KABUL EDİLMİŞ GERÇEKLER (POSTÜLALAR)
- Küçük gruplar içinde alınan kararlar, grup bireylerinin ortalamada uzlaşması değildir. Grup kararı, -grup psikolojisi nedeniyle- bireyin kararından daha temkinli veya daha aşırı olabilir.
- Gruplarda mutlaka bir karar verilmesi gereken durumlarda, bir karara varmak, o kararın ne olduğundan daha çok önem kazanabilir.
- Grup, uzlaşmaya varma çabasından ötürü, kişisel yargıların kalitesinin düşmesine yol açabilir (Kağıtçıbaşı, İnsan ve İnsanlar, 1999, sh.304).
YENİ TÜRK TİCARET KANUNU MADDE 367
Esas sözleşmede öngörülecek bir hükümle, yönetim kurulu, yönetimi kısmen ya da tamamen, bir veya birkaç yönetim kurulu üyesine veya üçüncü kişilere devretmeye yetkili kılınabilir. (…) Yönetim devredilmediği takdirde, yönetim kurulunun tüm üyelerine aittir.
YÖNETİM Mİ, YÖNLENDİRME Mİ?
Yönlendirmek; hedefleri/performansı belirlemek ve denetlemektir. Yönetim kurulunun sorumluluğu aslında yönlendirme ve denetleme ile sınırlı kalmalıdır.
Yönetim kurulları denetleyerek yönlendirir. Bu, prosedürel bir denetim anlayışı değildir.
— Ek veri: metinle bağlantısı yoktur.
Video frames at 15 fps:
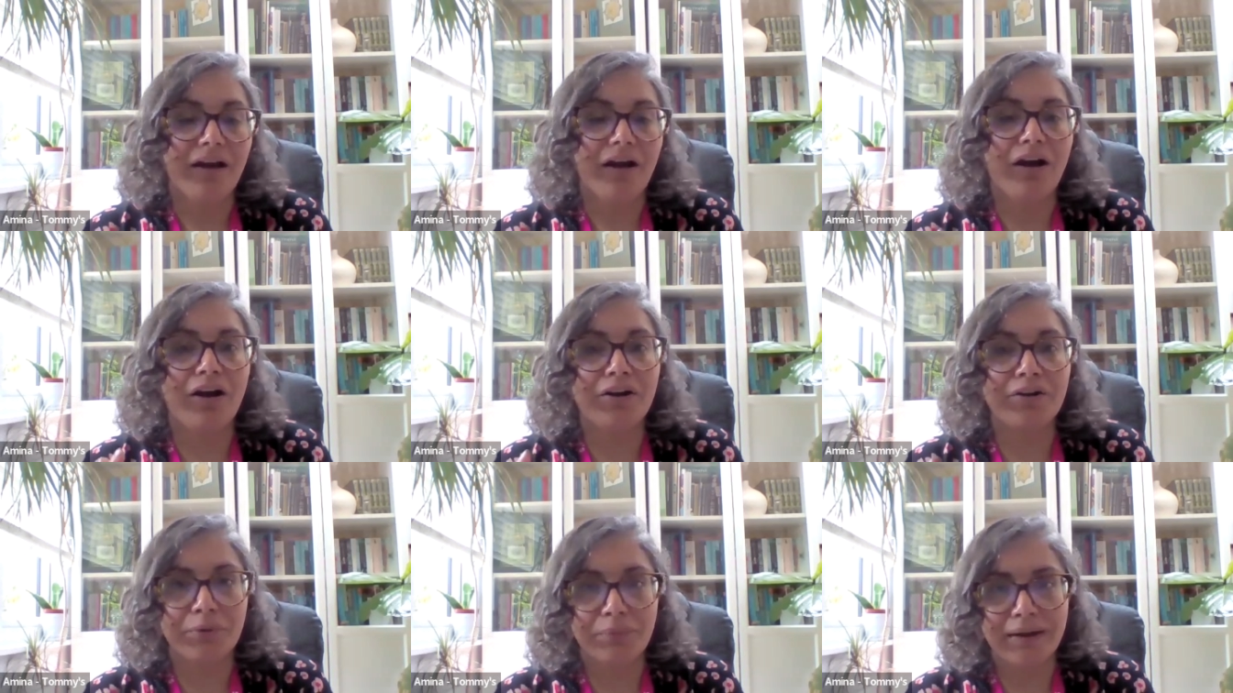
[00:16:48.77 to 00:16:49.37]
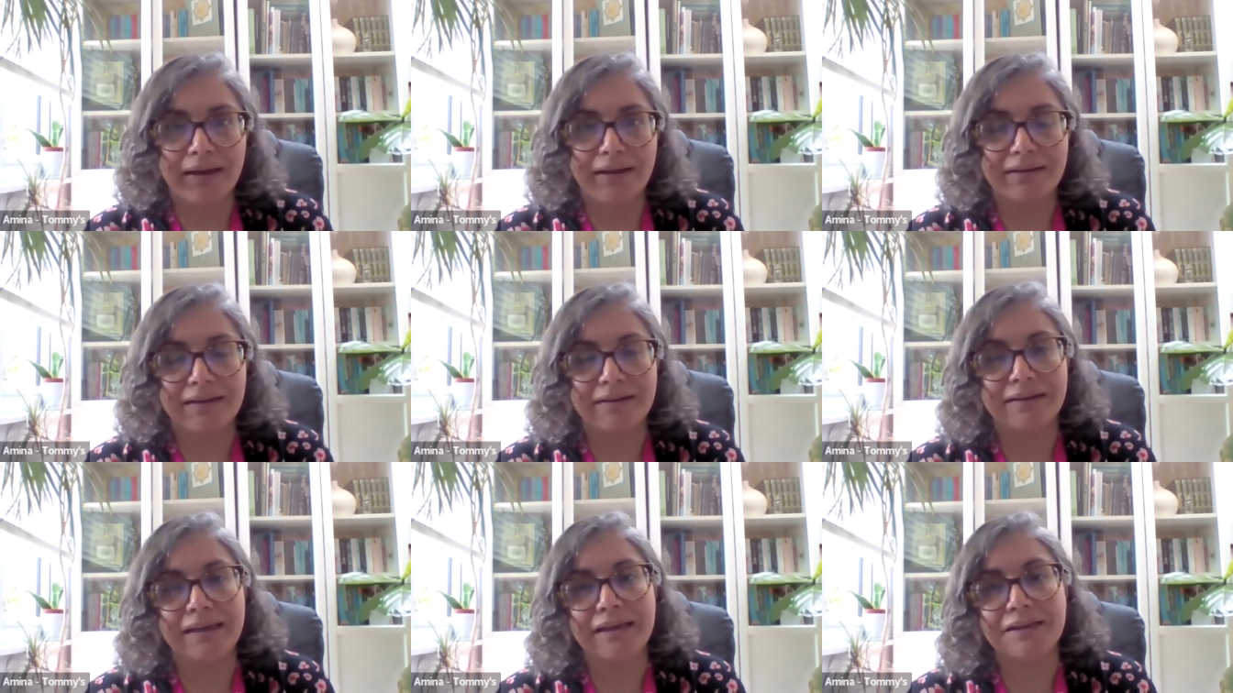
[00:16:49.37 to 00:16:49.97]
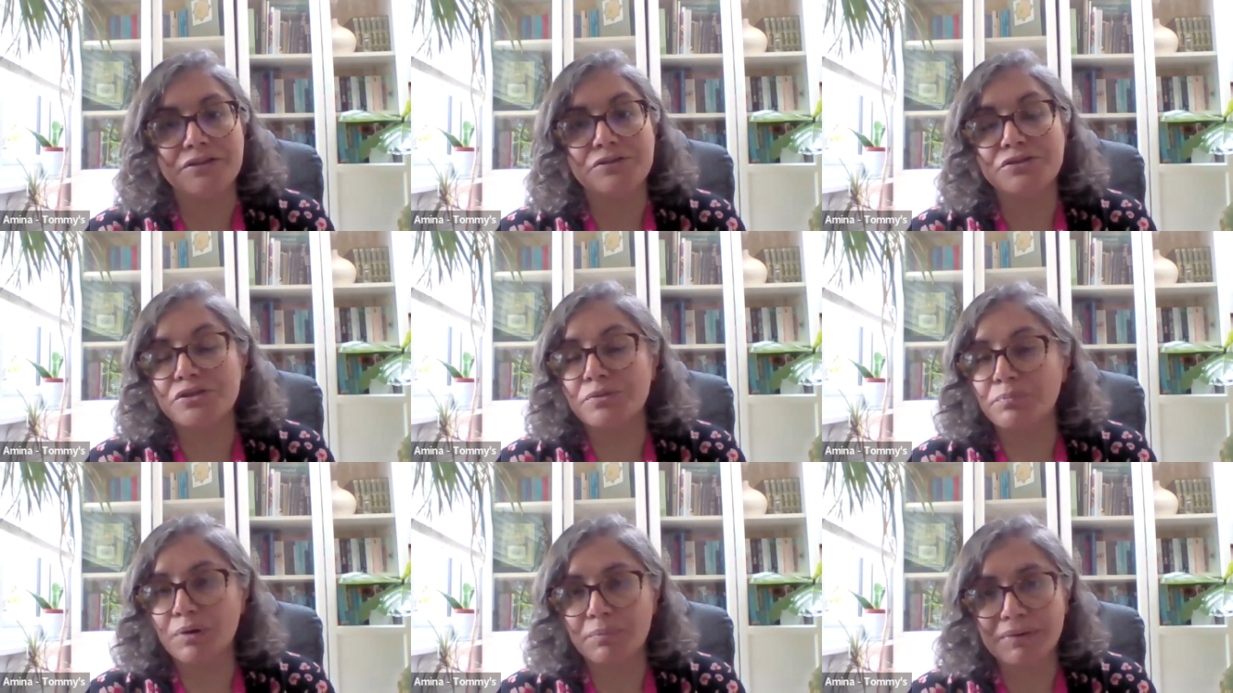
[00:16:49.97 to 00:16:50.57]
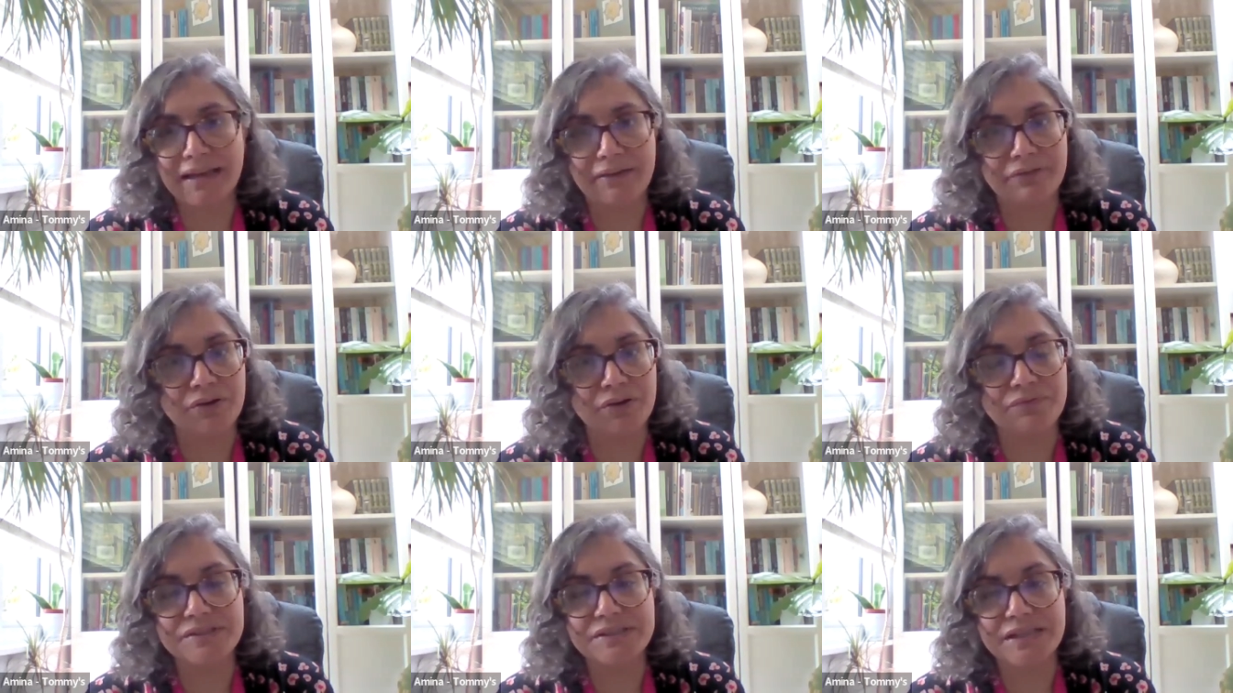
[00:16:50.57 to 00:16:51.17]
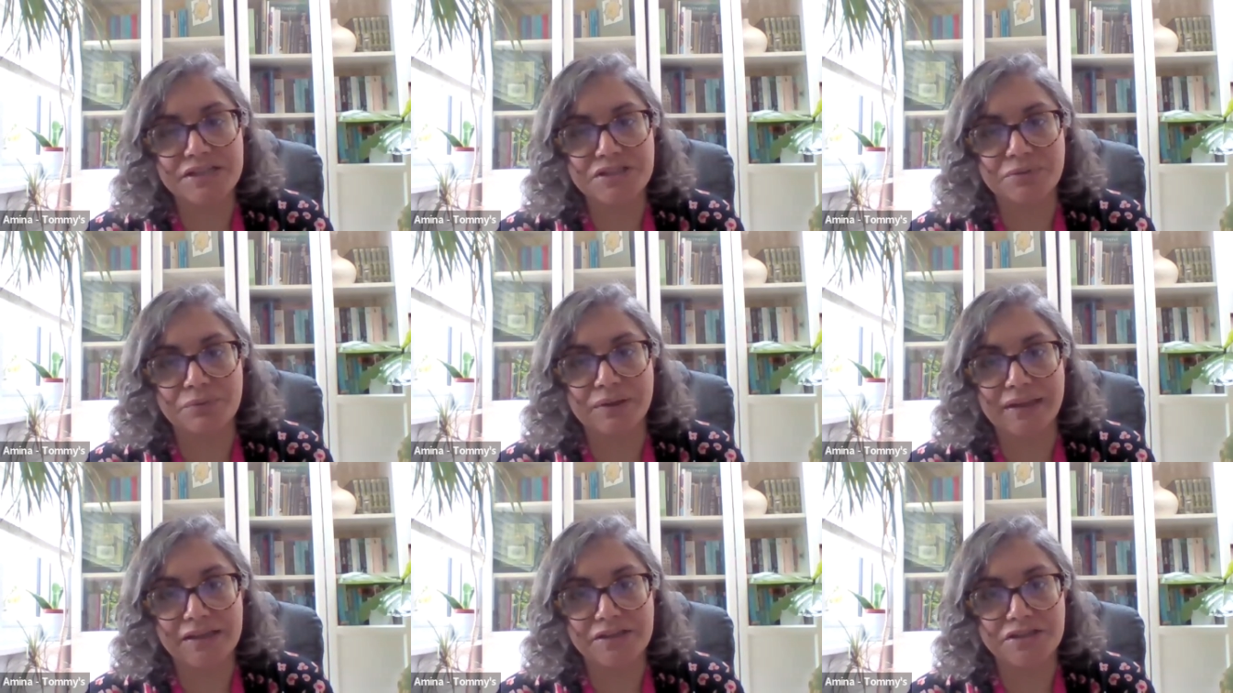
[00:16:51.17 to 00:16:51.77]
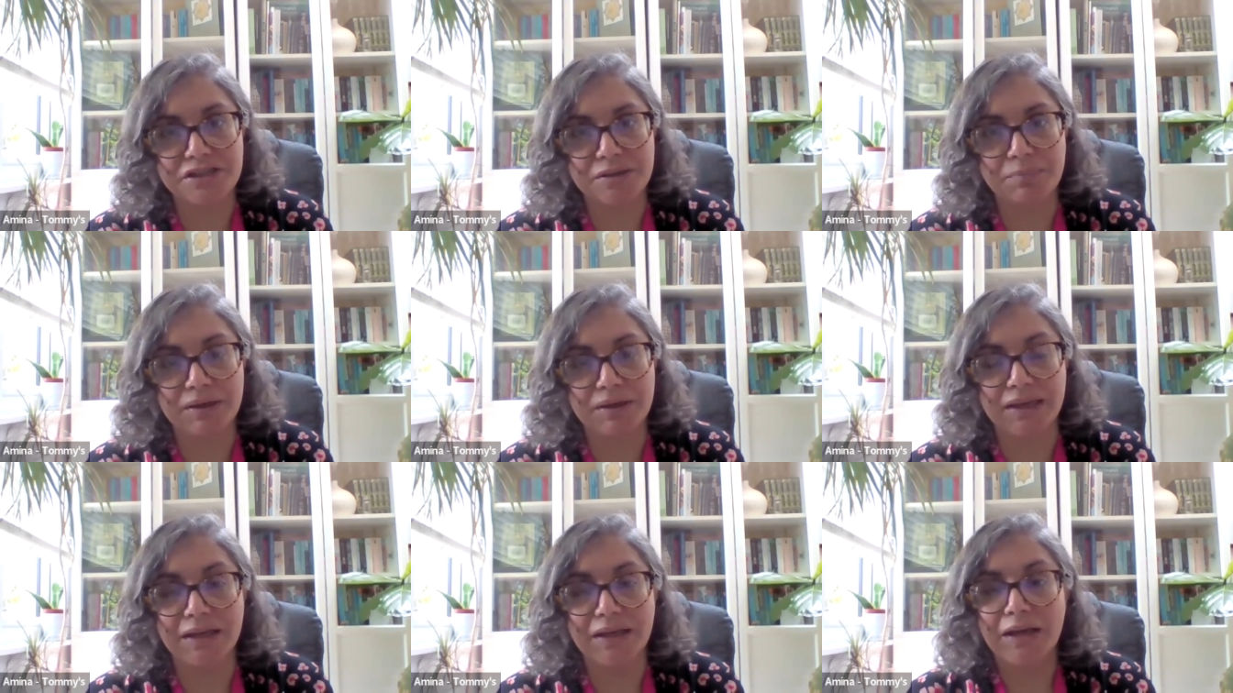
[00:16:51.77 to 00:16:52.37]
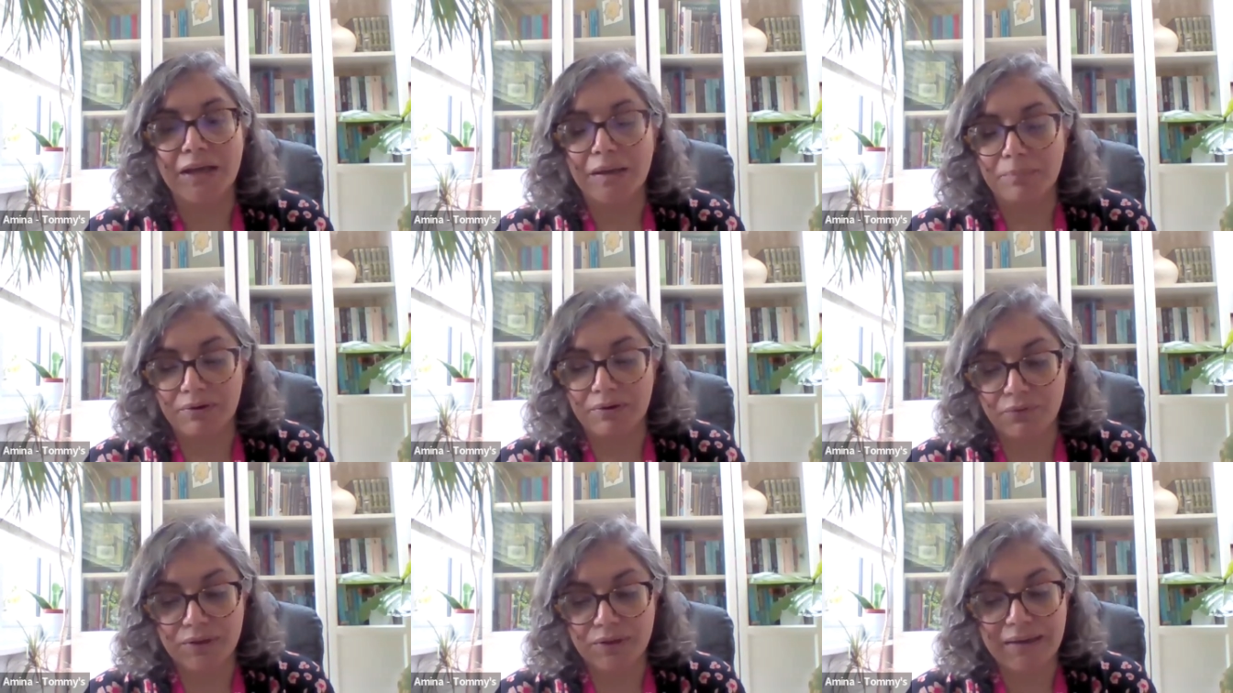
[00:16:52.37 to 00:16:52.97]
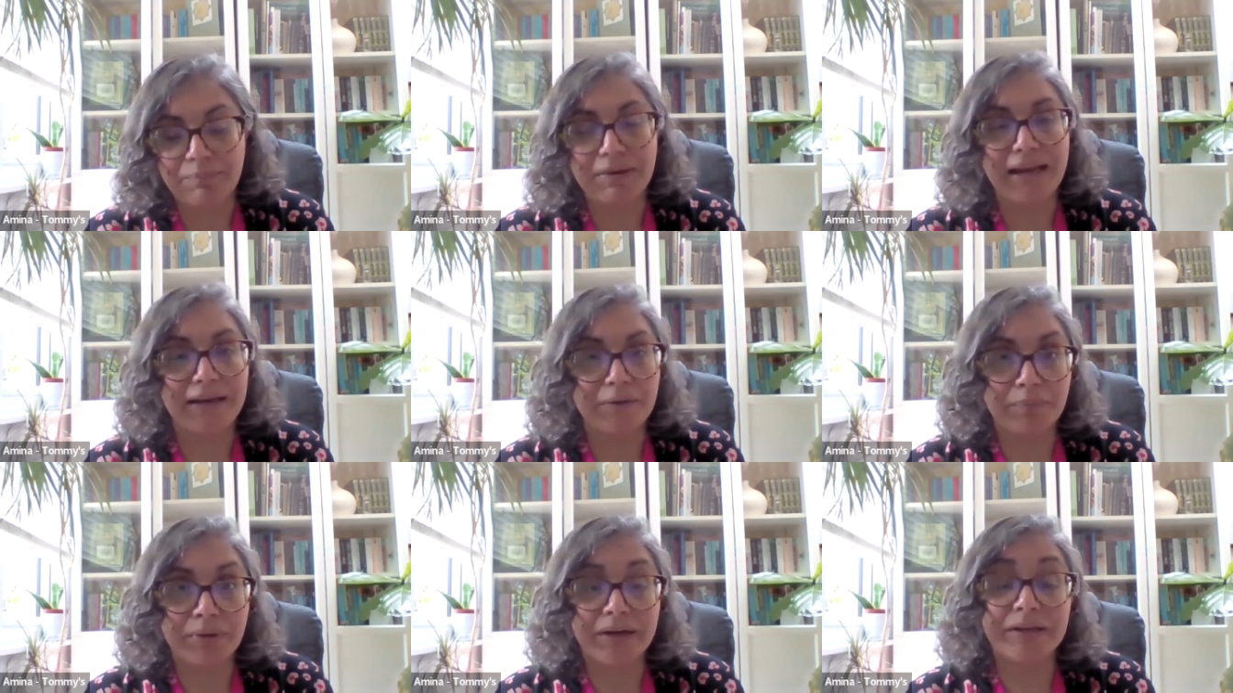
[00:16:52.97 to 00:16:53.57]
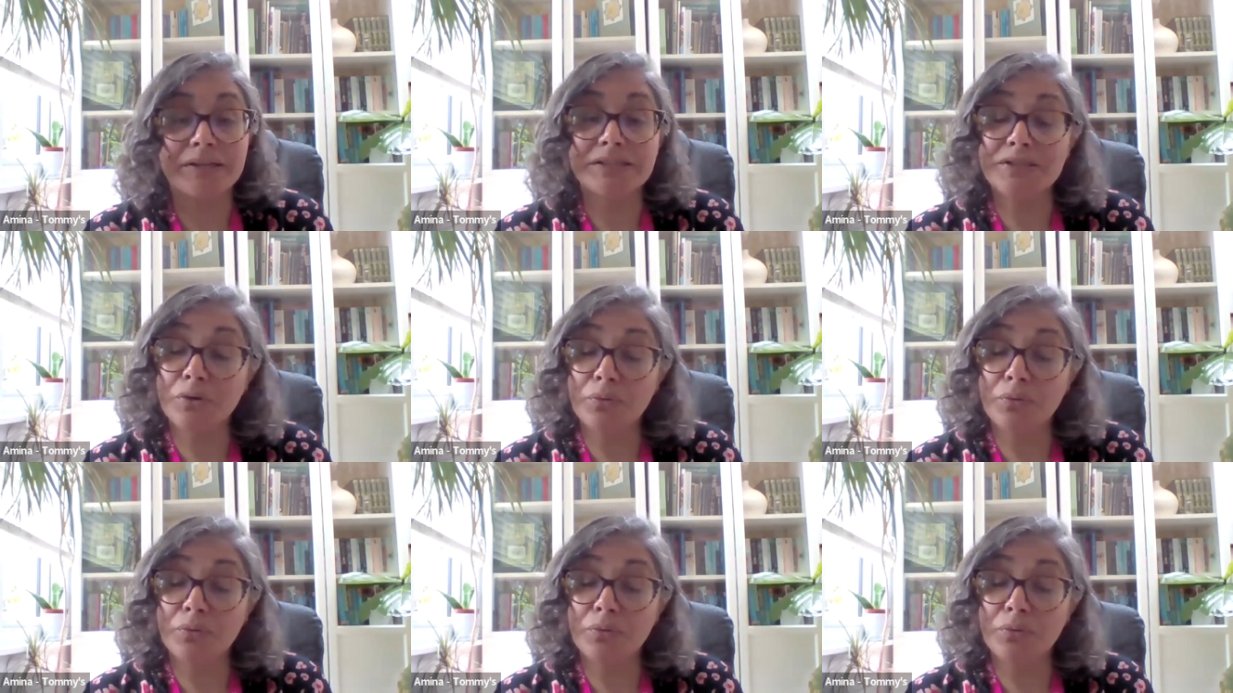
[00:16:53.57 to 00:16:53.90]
are aware that they should probably have a conversation with their GP before they plan a pregnancy,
Kurumsal hedeflere ulaşma da iç denetim fonksiyonunun içine girer.
SONUÇ
1- Grup olarak artık yönetim kurullarının eski anlamı kalmadı. Tek tek içindeki bireylerin katma değeri daha önemli.
2- Yönetim kurullarının işletme körlüğüne kapılmaması lazım, onun için erken uyarıcılara ihtiyacı var (iç denetim ve finansal tablolar).
3- Yönetim kurullarının misyonu sadece kurum hedeflerini belirlemek ve değerlendirmektir. Bu o kadar önemli ki, sırf bu yüzden başka sorumluluklarla gölgelenmemesi gerekir. Bu yüzden yönetim kurullarının yönetim komitesine (icra kurullarına) dönüşmemesi gerekir.
Modern yönetim kurullarına, isterseniz, bir stratejistler grubu olarak bakabilirsiniz.
“Yan gelip yatma yeri”, “emekli yuvası” değil yani.